* Source material:
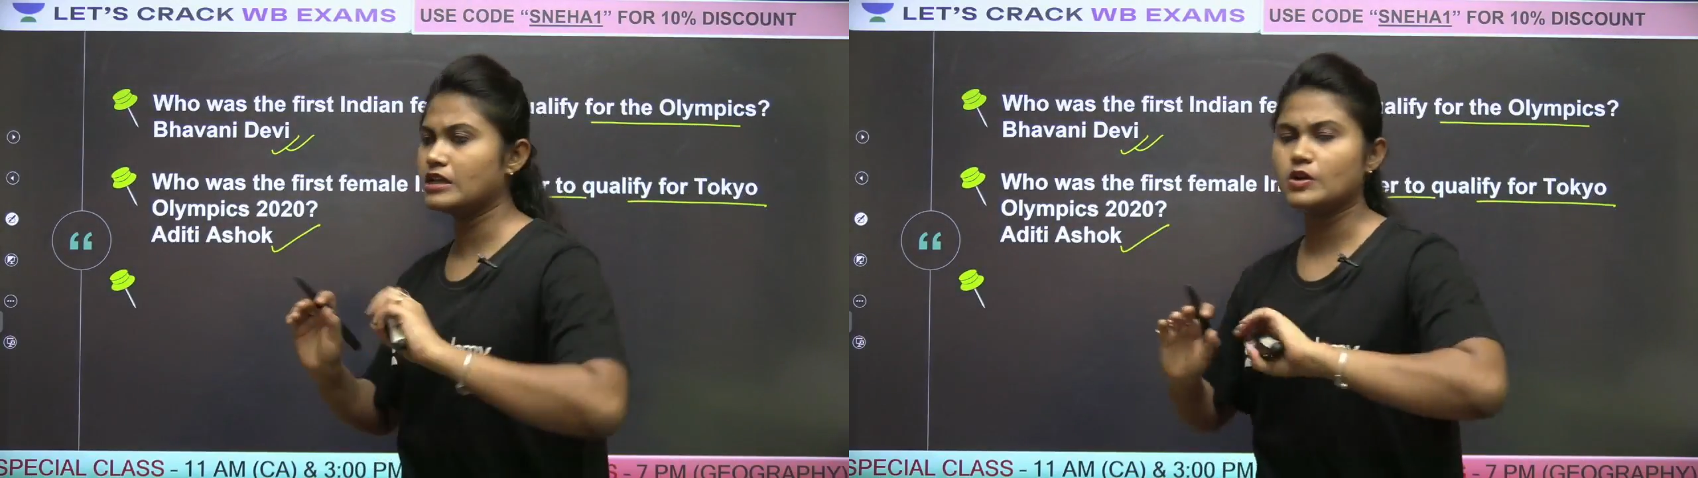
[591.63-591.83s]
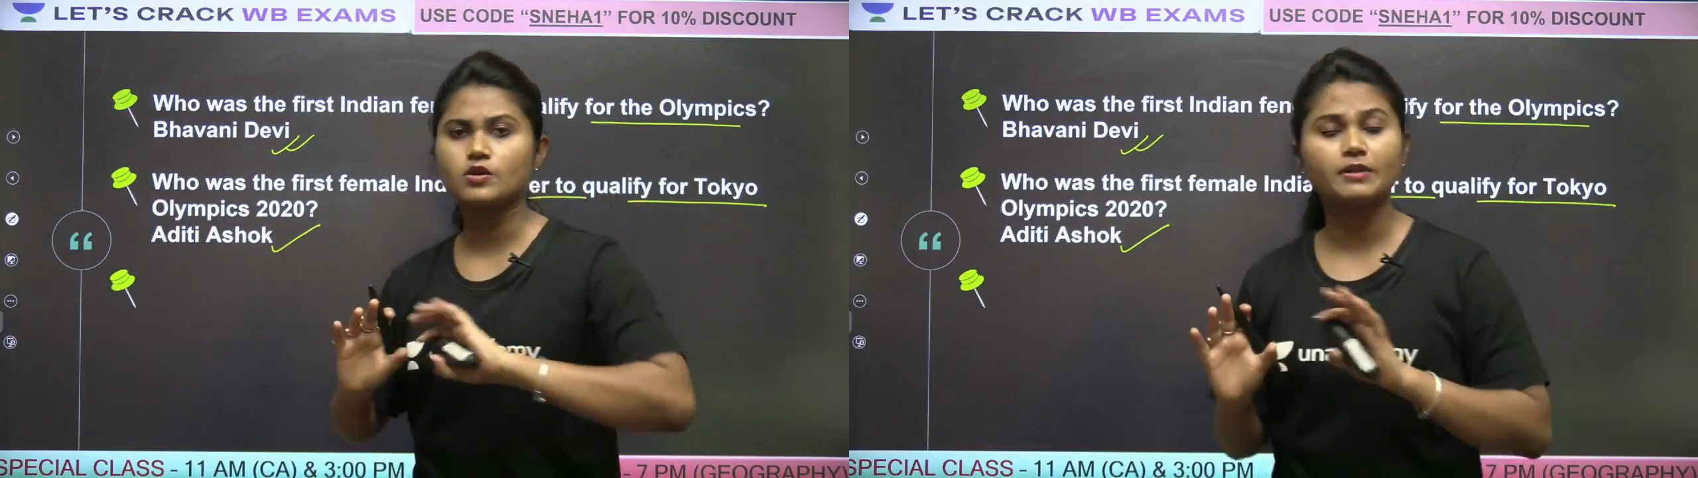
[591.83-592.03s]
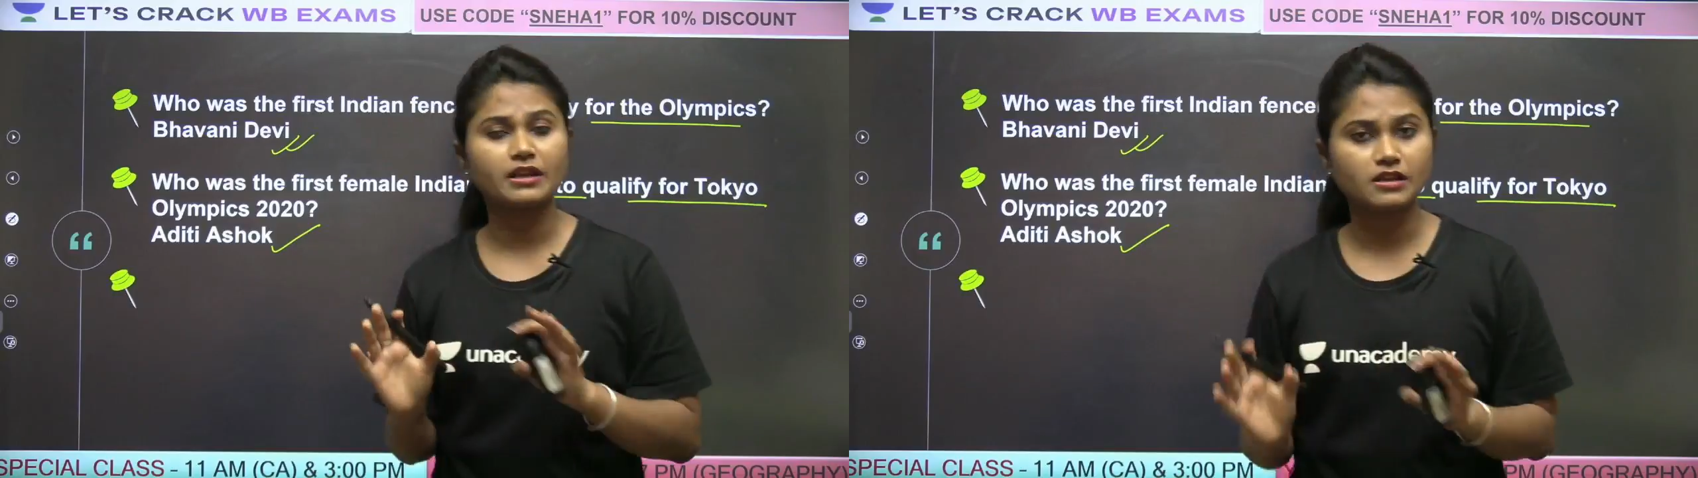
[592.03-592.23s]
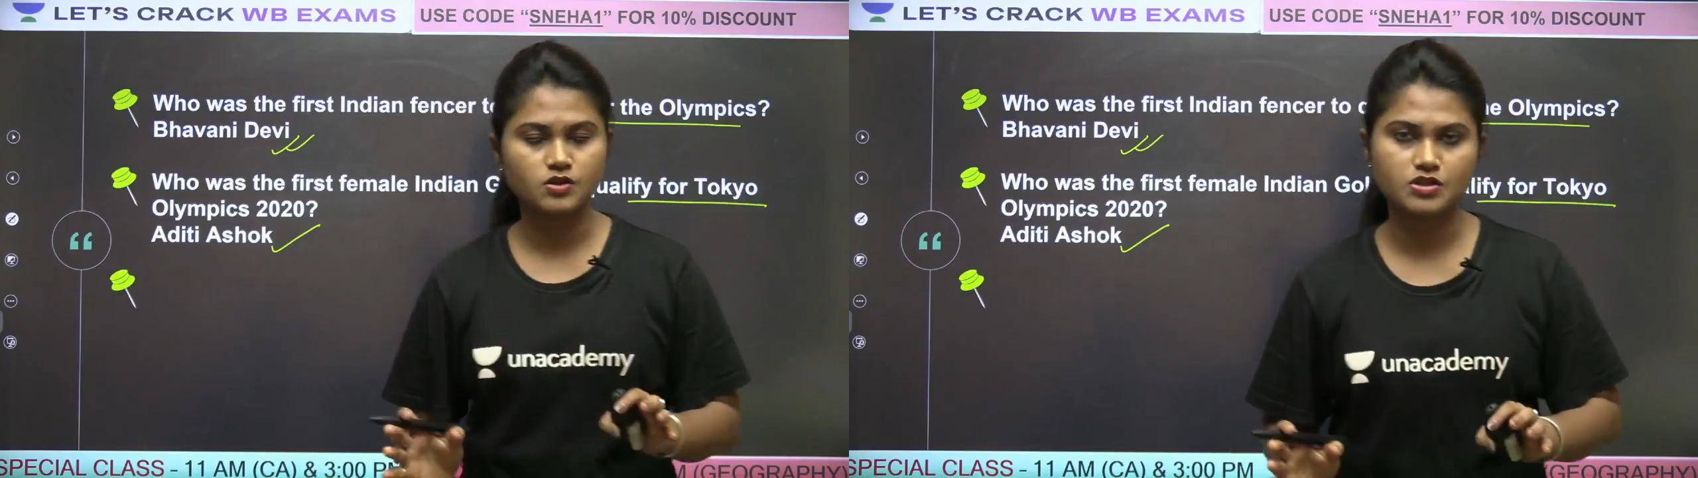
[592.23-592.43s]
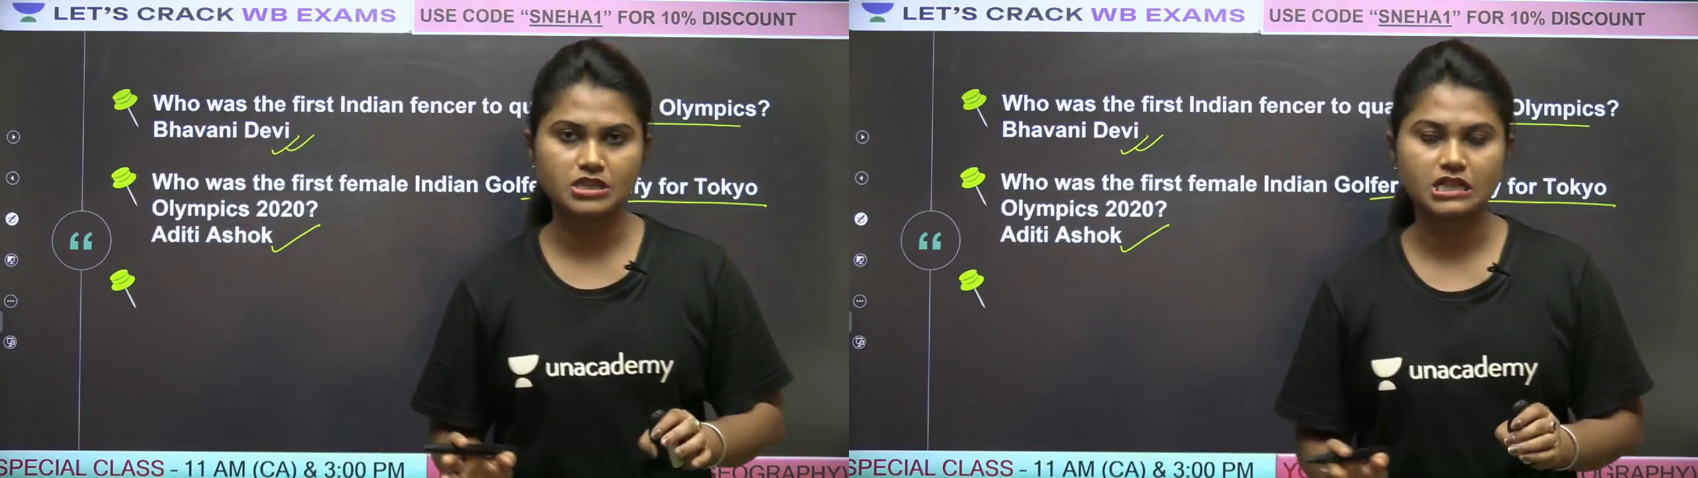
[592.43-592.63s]
ইনি কোনো মেডেল
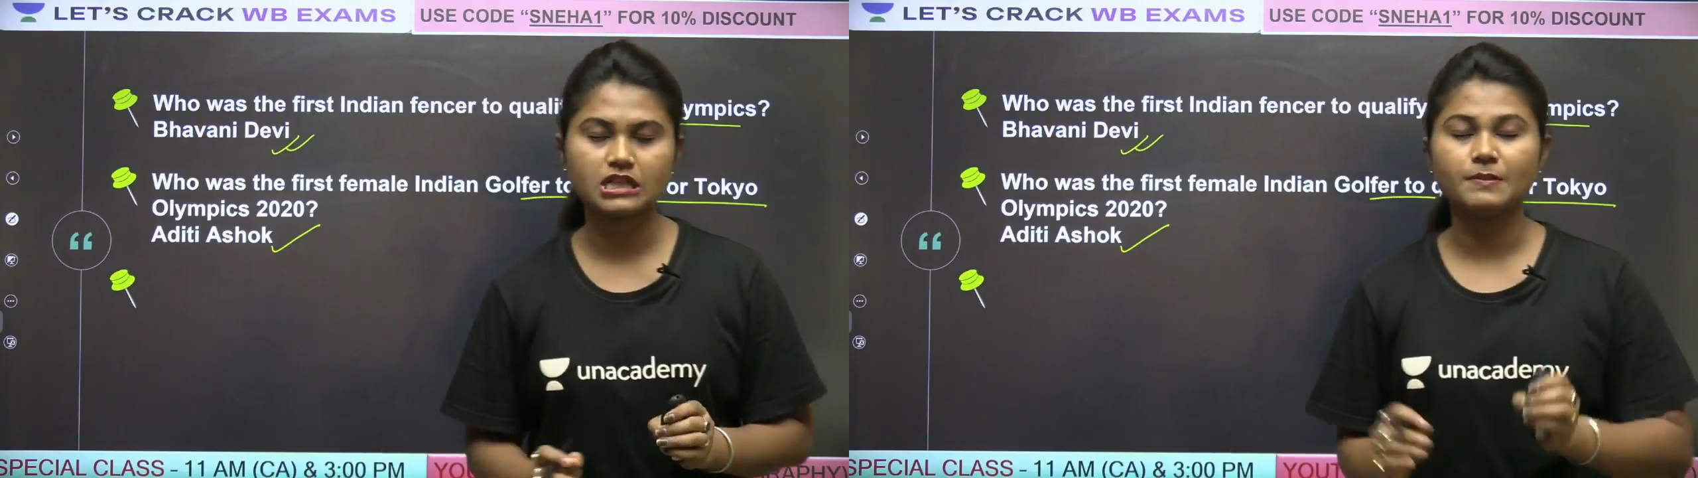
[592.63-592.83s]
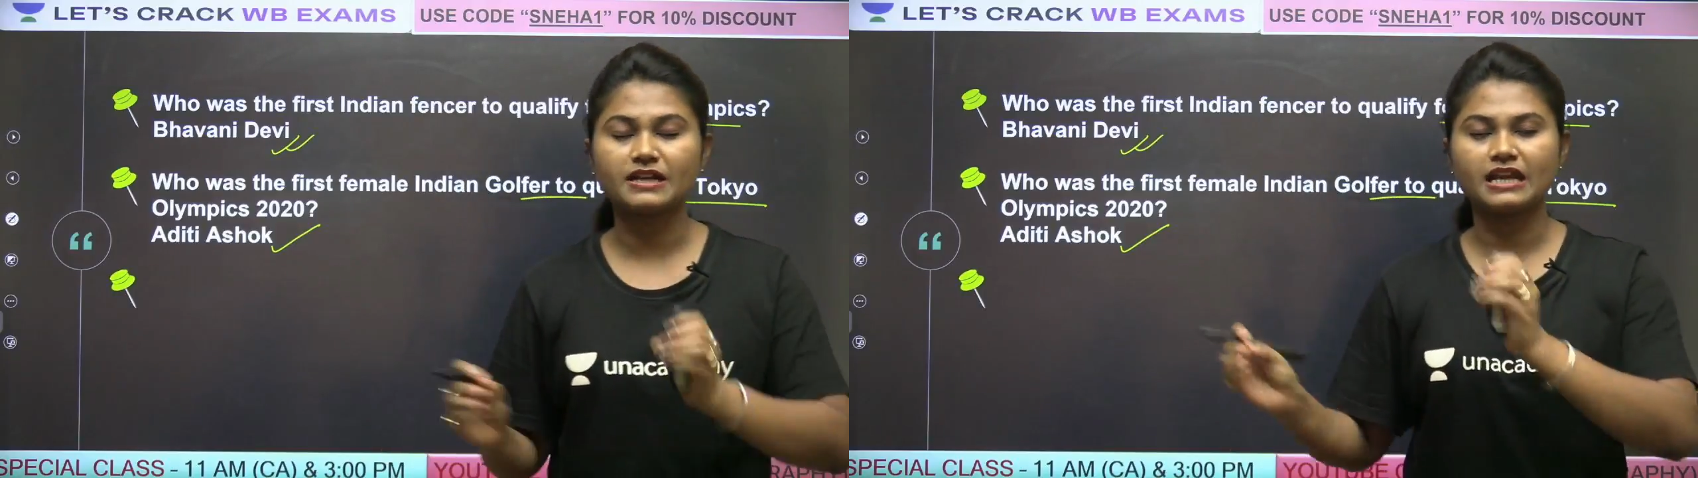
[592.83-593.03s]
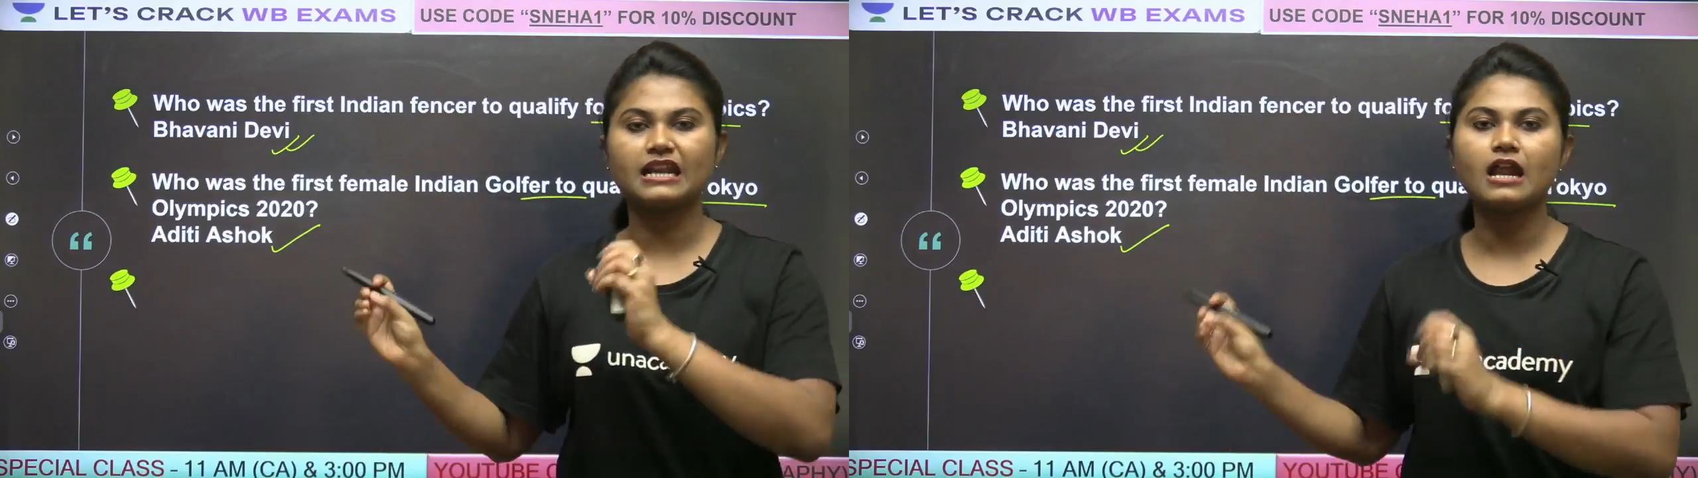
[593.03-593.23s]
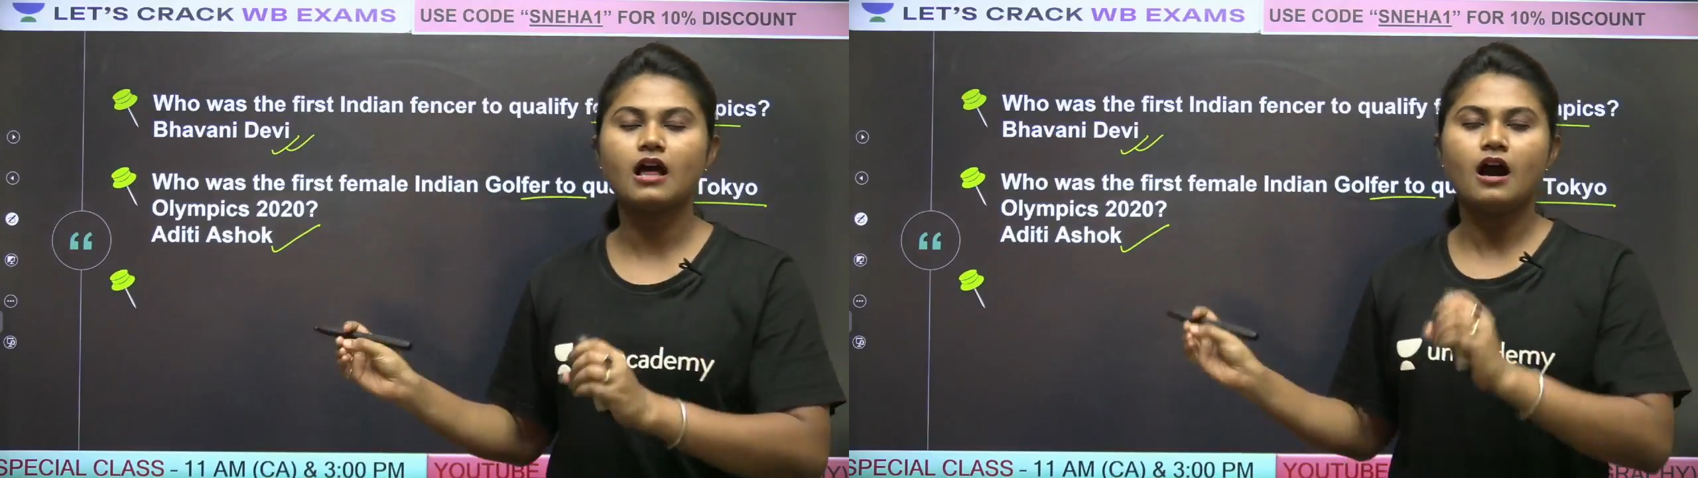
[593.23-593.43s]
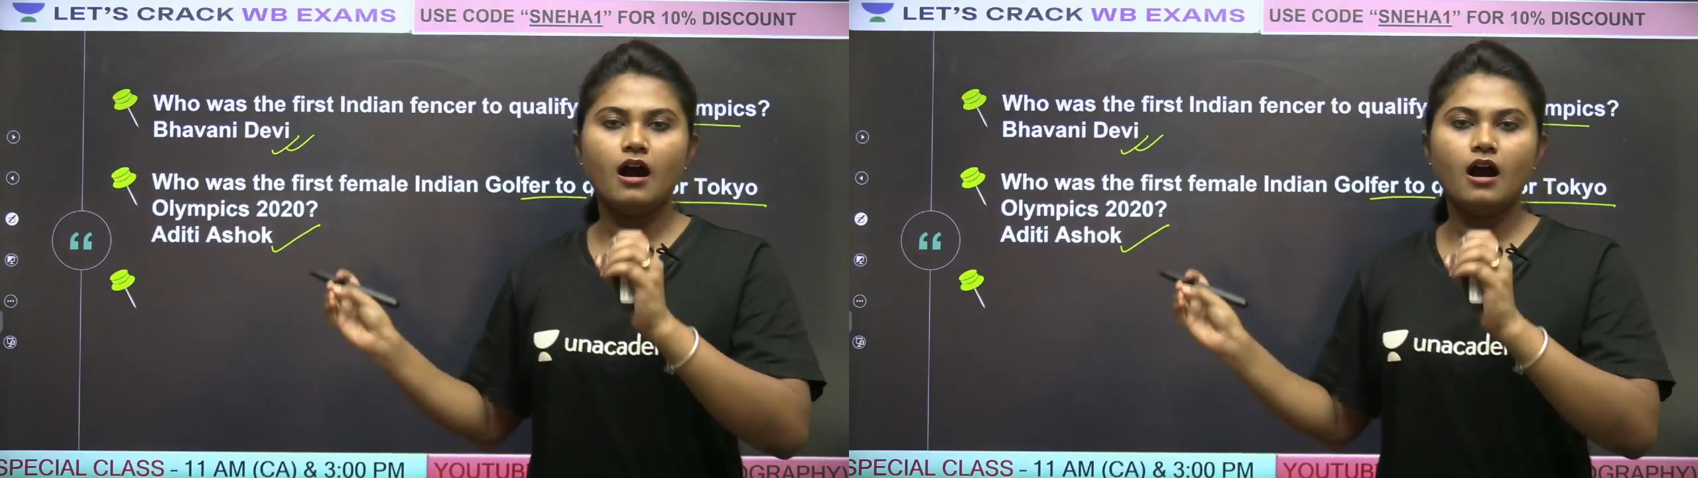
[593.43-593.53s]
তো জেতেননি বাট এনার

* Task requirements:
Copy nothing outside the span: please output the lines from the one with "[592.63-592.83s]" through the end of the entries above, and skip the pictures.

* Exercise solution:
[592.63-592.83s]
[592.83-593.03s]
[593.03-593.23s]
[593.23-593.43s]
[593.43-593.53s]
তো জেতেননি বাট এনার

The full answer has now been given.